Given data -
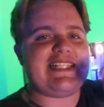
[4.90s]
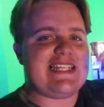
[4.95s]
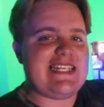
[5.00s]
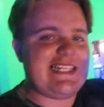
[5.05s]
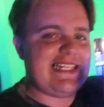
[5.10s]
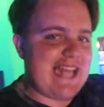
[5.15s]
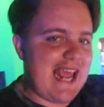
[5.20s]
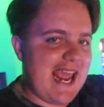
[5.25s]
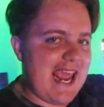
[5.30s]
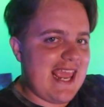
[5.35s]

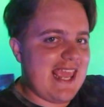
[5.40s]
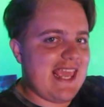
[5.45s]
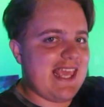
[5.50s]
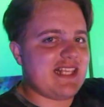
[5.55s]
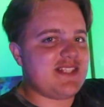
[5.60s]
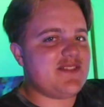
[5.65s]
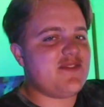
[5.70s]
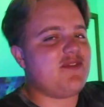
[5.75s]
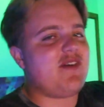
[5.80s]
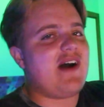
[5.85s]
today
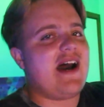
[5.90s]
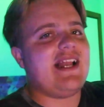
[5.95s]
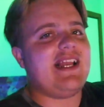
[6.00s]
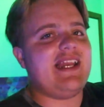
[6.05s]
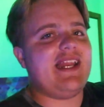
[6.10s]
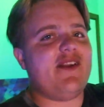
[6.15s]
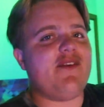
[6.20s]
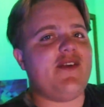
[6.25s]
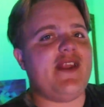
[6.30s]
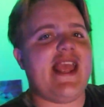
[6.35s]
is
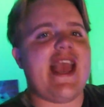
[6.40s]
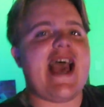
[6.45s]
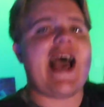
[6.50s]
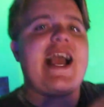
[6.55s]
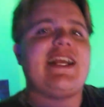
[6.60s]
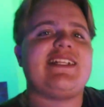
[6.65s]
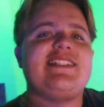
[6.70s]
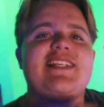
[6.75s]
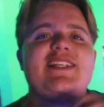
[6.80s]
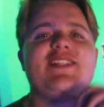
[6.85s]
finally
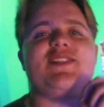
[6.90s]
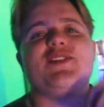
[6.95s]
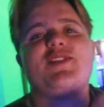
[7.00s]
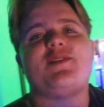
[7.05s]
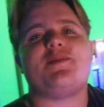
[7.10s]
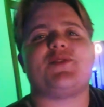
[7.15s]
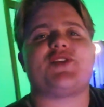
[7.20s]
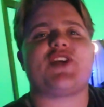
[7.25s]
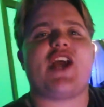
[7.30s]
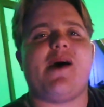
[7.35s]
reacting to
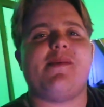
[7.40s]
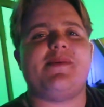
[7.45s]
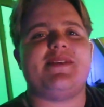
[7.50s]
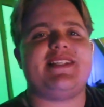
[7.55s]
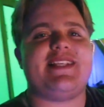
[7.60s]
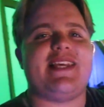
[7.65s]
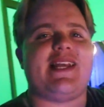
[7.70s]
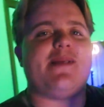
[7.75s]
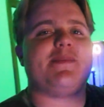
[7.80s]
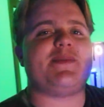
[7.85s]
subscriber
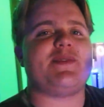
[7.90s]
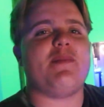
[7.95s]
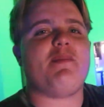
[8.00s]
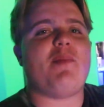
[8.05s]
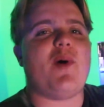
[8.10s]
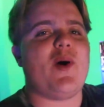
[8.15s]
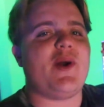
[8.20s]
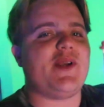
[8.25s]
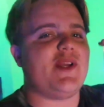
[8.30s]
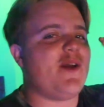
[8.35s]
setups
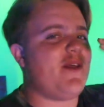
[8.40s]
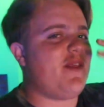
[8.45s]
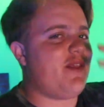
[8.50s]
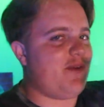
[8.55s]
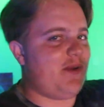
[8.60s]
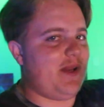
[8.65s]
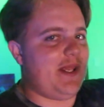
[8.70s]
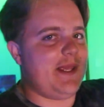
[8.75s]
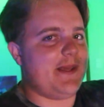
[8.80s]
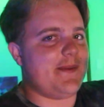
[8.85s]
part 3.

Problem requirements - All of the data above needs to be given again exactly. Leave out each image.

Solution to this exercise -
[4.90s]
[4.95s]
[5.00s]
[5.05s]
[5.10s]
[5.15s]
[5.20s]
[5.25s]
[5.30s]
[5.35s]

[5.40s]
[5.45s]
[5.50s]
[5.55s]
[5.60s]
[5.65s]
[5.70s]
[5.75s]
[5.80s]
[5.85s]
today
[5.90s]
[5.95s]
[6.00s]
[6.05s]
[6.10s]
[6.15s]
[6.20s]
[6.25s]
[6.30s]
[6.35s]
is
[6.40s]
[6.45s]
[6.50s]
[6.55s]
[6.60s]
[6.65s]
[6.70s]
[6.75s]
[6.80s]
[6.85s]
finally
[6.90s]
[6.95s]
[7.00s]
[7.05s]
[7.10s]
[7.15s]
[7.20s]
[7.25s]
[7.30s]
[7.35s]
reacting to
[7.40s]
[7.45s]
[7.50s]
[7.55s]
[7.60s]
[7.65s]
[7.70s]
[7.75s]
[7.80s]
[7.85s]
subscriber
[7.90s]
[7.95s]
[8.00s]
[8.05s]
[8.10s]
[8.15s]
[8.20s]
[8.25s]
[8.30s]
[8.35s]
setups
[8.40s]
[8.45s]
[8.50s]
[8.55s]
[8.60s]
[8.65s]
[8.70s]
[8.75s]
[8.80s]
[8.85s]
part 3.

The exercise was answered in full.